The red-hot housing market finally begins to cool
Between the bidding wars and lack of homes for sale, the 2021 housing market has been nothing short of a nightmare for many would-be buyers.
But the red-hot market is finally starting to cool down a bit. The number of homes for sale in the country rose 10% in July, according to data released last week by realtor.com. In all, the figure is up 23% since bottoming out this spring.
Increasing levels of inventory is a good sign for buyers who’ve been pitted against one another in one of the most competitive—and tight—housing markets in the nation’s history. Indeed, during the first 12 months of the pandemic, inventory for sale fell by more than 50%. Inventory levels this spring and summer were at their lowest in more than 40 years.
But rising inventory and a cooling market don’t mean home shoppers should expect prices to fall. Industry insiders don’t foresee a 2008-style housing crash; instead, they see a market returning to normal. Over the past year, home prices soared a mind-boggling 17.2%, according to real estate research firm CoreLogic. That company forecasts a more modest 3.2% appreciation in the next 12-month window.
“We were going 120 mph; now we’re going 100 mph. A normal year is 75 mph,” Devyn Bachman, vice of research at John Burns Real Estate Consulting, told Fortune. “We need inventory levels to stabilize. That will stabilize the pricing environment as well. And I think we’re heading in that direction.”
What’s going on?
For starters, seasonality is coming back to the market. Around this time every year—with the exception of last year—housing cools a bit as shoppers get distracted by vacations and the restart of school.
“After skipping seasonal trends in 2020, our research projects that housing inventory will follow seasonal patterns in 2021, and begin cooling down…Housing inventory for sale will trend upward, but we are still a long way off from normal inventory levels,” Nik Shah, CEO of Home.LLC, told Fortune. Similar to CoreLogic, his forecast shows home appreciation decelerating in the coming months but still moving upward.

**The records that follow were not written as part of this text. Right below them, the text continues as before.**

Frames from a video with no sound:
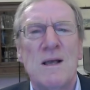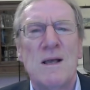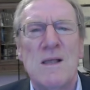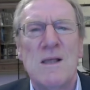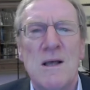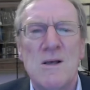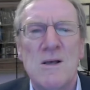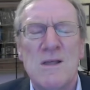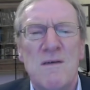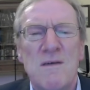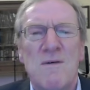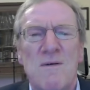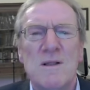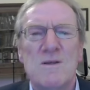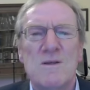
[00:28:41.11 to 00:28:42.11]
Brexit because
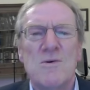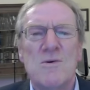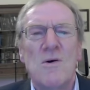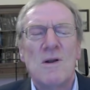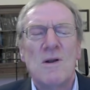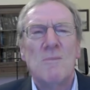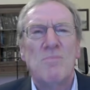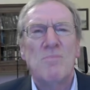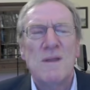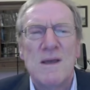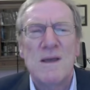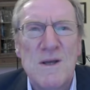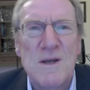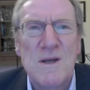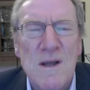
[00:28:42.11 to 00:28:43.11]
they felt strongly
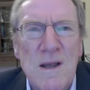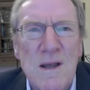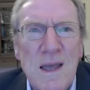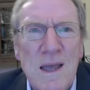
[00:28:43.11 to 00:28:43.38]
British,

This isn’t all driven by seasonality, however. Bachman said the market is cooling as homebuyers start to push back at sky-high home prices. Of course, this was always inevitable: Prices can’t outpace income growth forever.
“You’ve had crazy-strong home price appreciation over the last year, that is unsustainable…When you have that much appreciation, people pause and say, ‘I need to step back and let things cool down,’” Bachman said.
This uptick in housing inventory is welcomed by more than just home shoppers. Many sellers will benefit too. The lack of homes for sale in the U.S. has persuaded some would-be home sellers to not put their home up for sale. After all, if they sold, the tight market would make it hard for them to find something else. As inventory levels begin to go back up, these potential sellers might finally make the plunge. And that would help to further increase inventory levels.
Even with the recent uptick in homes for sale, inventory levels are still down 42% from pre-pandemic levels. That tight market won’t go back to normal overnight. Not when historically low mortgage rates and a wave of millennials looking to buy are still driving the market forward.